Principle Validation

Ablation experiments confirm each of the four principles contributes independently, and their combination produces synergistic effects.

6

Section 06

Practical Guide: How to Apply Data Organization Principles and Methods?

Implementation Steps

  1. Quality Assessment: Use pre-trained models to compute perplexity or scoring models.
  2. Difficulty Assessment: Define difficulty indicators (length, complexity, etc.).
  3. Strategy Selection: Choose STR for large quality differences; choose SAW for large difficulty differences.
  4. Implement Sorting: Generate offline order files to ensure big data efficiency.
  5. Training Monitoring: Compare with baselines and monitor loss and validation performance.
  6. Iterative Optimization: Adjust parameters and customize task strategies.

Cost Considerations

Extra computation is minimal: Scores are reused from preprocessing, sorting is an offline operation, and no training modifications are needed.

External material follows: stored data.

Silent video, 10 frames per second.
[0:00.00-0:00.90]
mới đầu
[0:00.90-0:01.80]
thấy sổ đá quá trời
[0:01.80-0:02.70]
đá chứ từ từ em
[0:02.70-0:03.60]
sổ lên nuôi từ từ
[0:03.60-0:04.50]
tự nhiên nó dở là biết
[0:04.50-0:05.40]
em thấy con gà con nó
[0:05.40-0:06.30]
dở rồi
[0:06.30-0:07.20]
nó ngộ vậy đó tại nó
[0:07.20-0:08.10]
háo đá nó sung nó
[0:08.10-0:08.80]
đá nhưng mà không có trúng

Combination with Other Technologies

Can be combined with data selection, augmentation, and curriculum learning to enhance results.

7

Section 07

Limitations and Future Directions: Next Steps in Data Organization Research

Current Limitations

  • Dependence on precomputed scores, which may have biases.
  • Domain specificity: Effective for general text but needs adjustment for specific domains.
  • Static order: Lack of real-time dynamic adjustment.
  • Insufficient theoretical understanding: Not deeply exploring the relationship between model learning dynamics.

Future Directions

  • Online Data Organization: Adjust order in real time.
  • Multi-Objective Optimization: Balance performance, efficiency, and fairness.
  • Personalized Strategies: Customize for different models/tasks.
  • Cross-Modal Extension: Apply to multi-modal training.
  • Theoretical Analysis: Establish a strict theoretical framework.